El que esto escribe es un humano que ha cumplido un sueño, colmado un anhelo. Y concretamente lo ha hecho este pasado fin de semana. ¿De qué se trata? Pues de que, por fin, he conocido en persona el Valle de Mena. En estos tiempos de viajes transoceánicos y periplos planetarios (a menudo un producto de consumo más), un desplazamiento sin salir de la provincia puede parecer una nimiedad pero, ¿ha estado usted allí?, ¿lo conoce? Si la respuesta es positiva no le parecerá poca cosa mi aspiración cumplida, y si no lo ha visitado ya está tardando, porque es fabuloso.
Mi romance con este territorio comenzó por foto, alucinando con imágenes que a poco que a uno le atrape la naturaleza dejaban K.O. No se correspondían con nada que uno pudiera relacionar con esta provincia y casi con este país. ¿Esta maravilla está aquí? El caso es que, a pesar de tenerme pateadas Las Merindades, me faltaba el Valle de Mena y el sábado, casi como si de una liturgia se tratara, entré por el oeste, por Irús, con el viento de cola. Y yendo con las expectativas tan altas, no defraudó. ¿Y qué es lo bueno? Pues se podría decir que todo de esa naturaleza desbordando libre y poderosa: el agua saltando brava en cascadas en medio de hayedos, verdaderas catedrales del campo; ríos, como el Cadagua, naciendo de riscos con el ímpetu de un Amazonas incipiente; palabras, nombres evocadores como Artieta, Lezana, Cantonad, Sopeñano, Siones, pueblos salpicados de casonas de piedra que no podrían quedar mejor ahí, al lado de prados más suizos que los suizos, a tres pasos de dehesas de robles que otoñan por minutos y se convierten en pinares o, de nuevo, en imponentes hayedos.
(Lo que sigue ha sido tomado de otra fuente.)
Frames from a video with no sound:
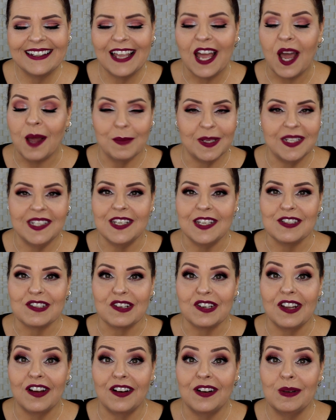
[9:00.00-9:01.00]
I'm a teacher,
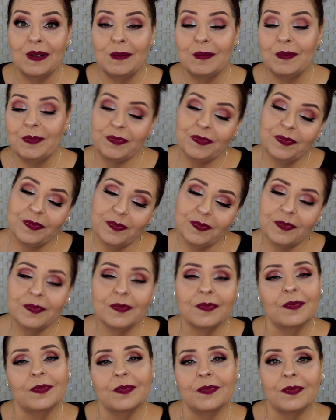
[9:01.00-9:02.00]
y'all.
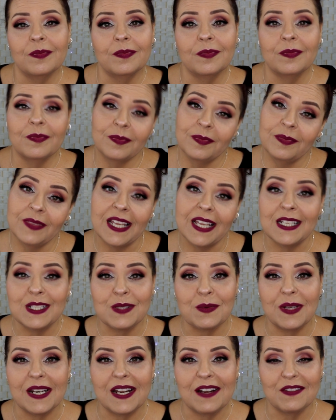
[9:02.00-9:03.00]
It's
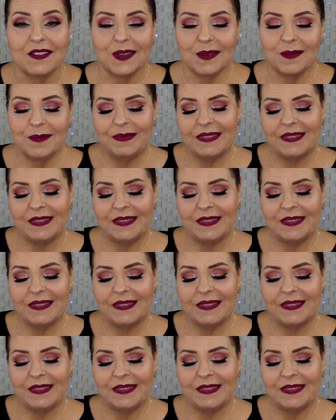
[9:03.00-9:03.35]
whatever.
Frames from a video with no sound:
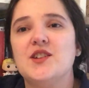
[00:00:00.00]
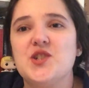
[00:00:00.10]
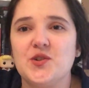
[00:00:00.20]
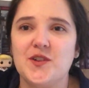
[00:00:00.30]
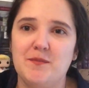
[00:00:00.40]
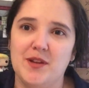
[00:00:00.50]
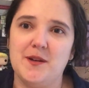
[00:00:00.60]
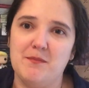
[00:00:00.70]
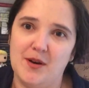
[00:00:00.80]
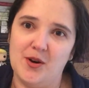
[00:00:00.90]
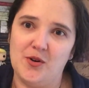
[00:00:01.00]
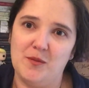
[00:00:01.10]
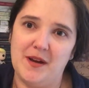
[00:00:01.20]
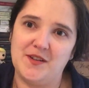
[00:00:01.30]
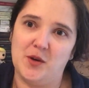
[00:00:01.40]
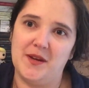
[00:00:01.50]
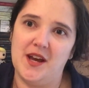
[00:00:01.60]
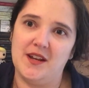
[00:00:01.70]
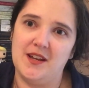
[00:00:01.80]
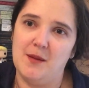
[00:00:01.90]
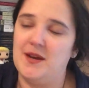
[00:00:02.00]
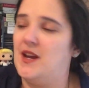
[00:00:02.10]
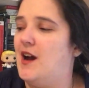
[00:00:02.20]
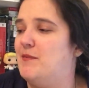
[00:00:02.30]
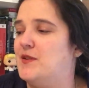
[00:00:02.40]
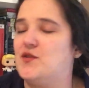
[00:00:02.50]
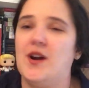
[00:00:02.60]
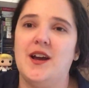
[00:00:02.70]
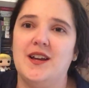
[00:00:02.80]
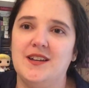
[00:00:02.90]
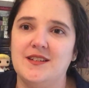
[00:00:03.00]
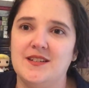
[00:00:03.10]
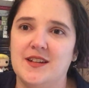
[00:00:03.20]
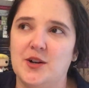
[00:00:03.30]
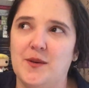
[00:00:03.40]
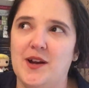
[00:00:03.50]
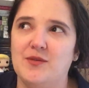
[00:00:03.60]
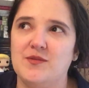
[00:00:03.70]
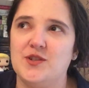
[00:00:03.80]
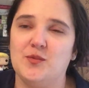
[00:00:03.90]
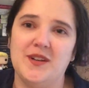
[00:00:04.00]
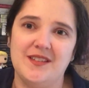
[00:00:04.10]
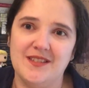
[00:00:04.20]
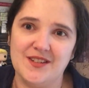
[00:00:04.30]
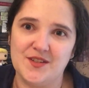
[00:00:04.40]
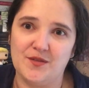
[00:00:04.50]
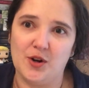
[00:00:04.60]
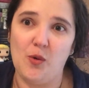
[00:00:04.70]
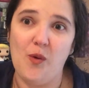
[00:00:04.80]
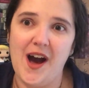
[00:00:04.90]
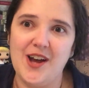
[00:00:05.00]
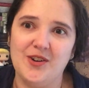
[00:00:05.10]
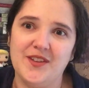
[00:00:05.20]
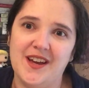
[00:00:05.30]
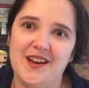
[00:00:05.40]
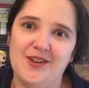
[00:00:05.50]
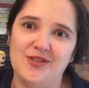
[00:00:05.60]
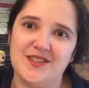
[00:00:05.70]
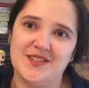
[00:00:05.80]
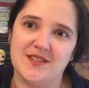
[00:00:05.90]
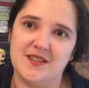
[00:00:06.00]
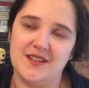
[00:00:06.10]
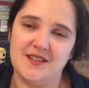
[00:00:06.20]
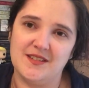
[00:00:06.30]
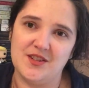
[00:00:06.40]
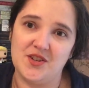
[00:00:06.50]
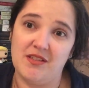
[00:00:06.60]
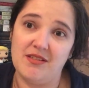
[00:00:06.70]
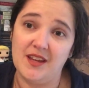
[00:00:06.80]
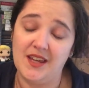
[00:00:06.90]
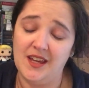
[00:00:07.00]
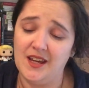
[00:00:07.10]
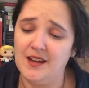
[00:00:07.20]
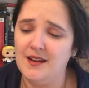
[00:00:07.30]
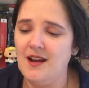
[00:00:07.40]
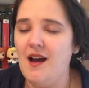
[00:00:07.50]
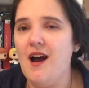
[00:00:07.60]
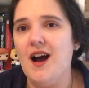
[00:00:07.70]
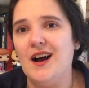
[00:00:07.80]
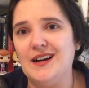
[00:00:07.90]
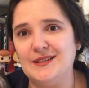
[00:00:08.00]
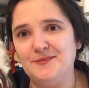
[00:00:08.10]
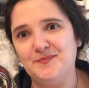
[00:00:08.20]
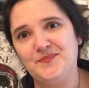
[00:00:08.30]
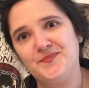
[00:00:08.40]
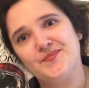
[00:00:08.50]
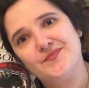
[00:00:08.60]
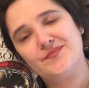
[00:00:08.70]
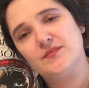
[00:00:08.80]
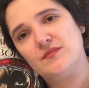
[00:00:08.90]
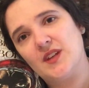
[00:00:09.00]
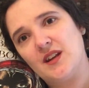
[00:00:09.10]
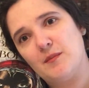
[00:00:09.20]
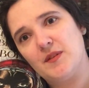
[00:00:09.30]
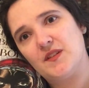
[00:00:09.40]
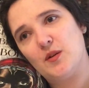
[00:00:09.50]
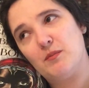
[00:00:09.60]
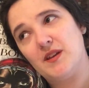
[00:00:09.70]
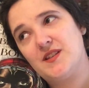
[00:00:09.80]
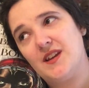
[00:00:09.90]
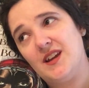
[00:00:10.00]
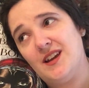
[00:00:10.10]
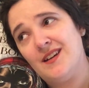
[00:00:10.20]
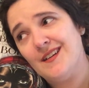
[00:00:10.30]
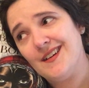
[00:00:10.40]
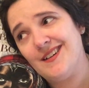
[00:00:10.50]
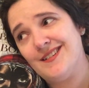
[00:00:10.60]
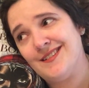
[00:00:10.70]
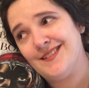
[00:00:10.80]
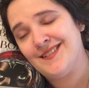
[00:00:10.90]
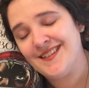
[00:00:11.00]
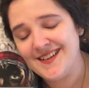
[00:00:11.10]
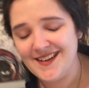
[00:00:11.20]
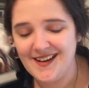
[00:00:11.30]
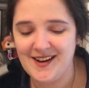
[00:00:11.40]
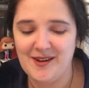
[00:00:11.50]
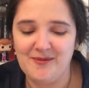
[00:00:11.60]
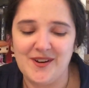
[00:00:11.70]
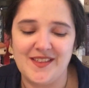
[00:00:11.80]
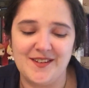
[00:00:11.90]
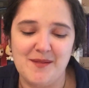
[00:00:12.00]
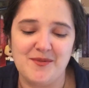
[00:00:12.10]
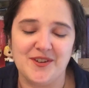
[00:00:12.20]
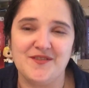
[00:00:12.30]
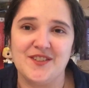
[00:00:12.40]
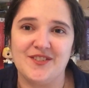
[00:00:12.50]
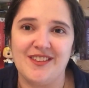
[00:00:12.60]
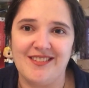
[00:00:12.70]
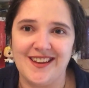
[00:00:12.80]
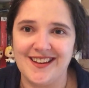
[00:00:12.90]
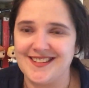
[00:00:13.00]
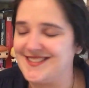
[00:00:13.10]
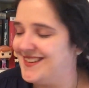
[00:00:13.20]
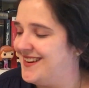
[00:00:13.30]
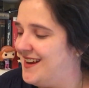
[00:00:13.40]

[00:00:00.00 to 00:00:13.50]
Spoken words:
Children of Blood and Bone by Tomi Adeyemi. I've been trying to get around to read this for a while now. It's just that it's such a thickie. And I've been so busy with a number of different things.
E incluso, para paladares exquisitos (o desviados), naufragios industriales por los que estremece pasear entre su poesía del abandono (Valca)… Y más piedras, milenarias, en torres, ábsides o capiteles románicos, que han visto todos los amaneceres que hubo, y los que vendrán.
Todo eso está, y por toneladas, pero lo sobrecogedor es la sensación que se le posa a uno, no sé si en el hombro, como un halcón, en el estómago o en el pecho. Sucede que desde casi todo el valle se tiene la sensación, omnipresente, de precisamente estar en un valle, enmarcado en un escenario abierto enorme (como de western) pero definido por los riscos que lo cierran de continuo casi en el cielo. Se ven los límites de ese lugar bellísimo que parece tener presencia propia, alma, que casi respira en su inmensidad, que le hace a uno muy pequeño, pero a la vez lo inunda y lo hace sentir, sin más, parte de ese todo. Un subidonazo. La naturaleza sin freno, como en un poema de Whitman, en esta provincia. Yo, al fin, lo he visto. Salud y alegría.